*** Opening of Provided records ***
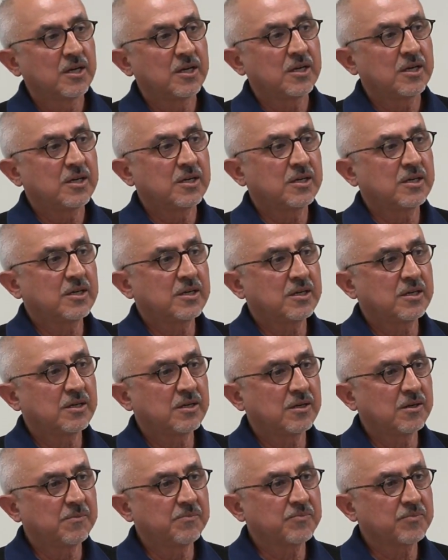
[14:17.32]

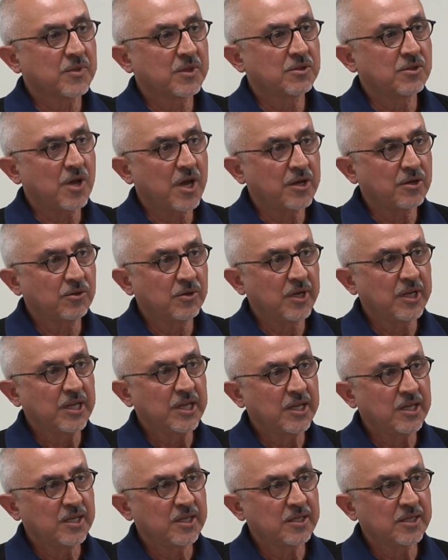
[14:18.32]
uh, not
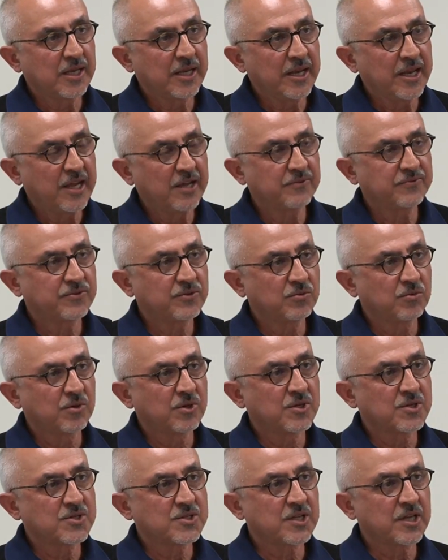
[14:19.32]
only the left
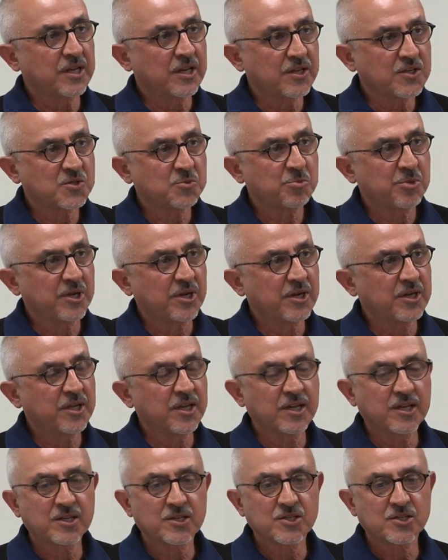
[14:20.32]
was
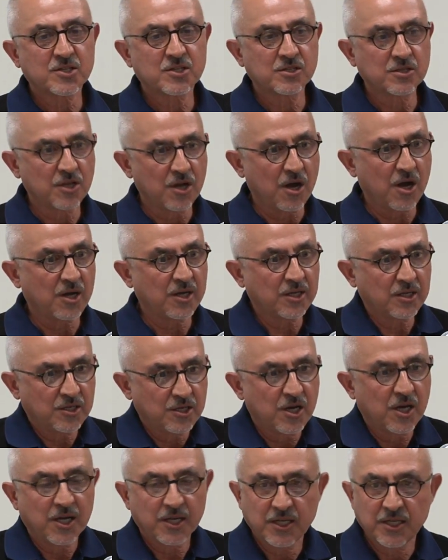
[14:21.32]
inexperienced, young,
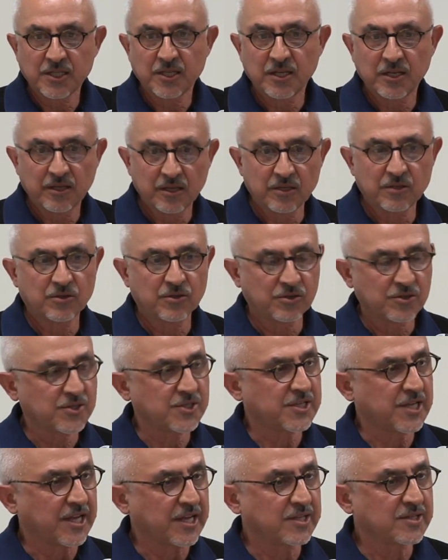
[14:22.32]
young in a literal
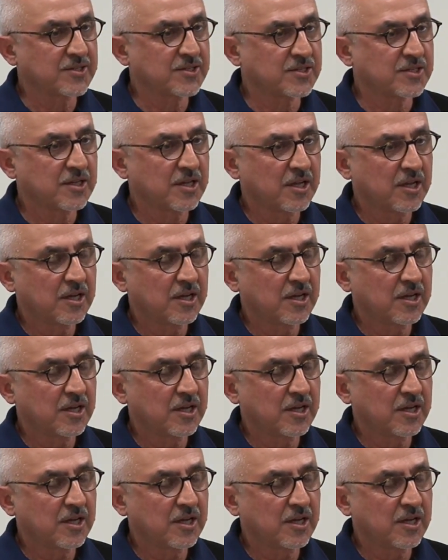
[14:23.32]
sense,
*** Close of Provided records ***
> [Task to complete]
Output all of the data word for word, excluding any pictures.

> [Written response]
[14:17.32]

[14:18.32]
uh, not
[14:19.32]
only the left
[14:20.32]
was
[14:21.32]
inexperienced, young,
[14:22.32]
young in a literal
[14:23.32]
sense,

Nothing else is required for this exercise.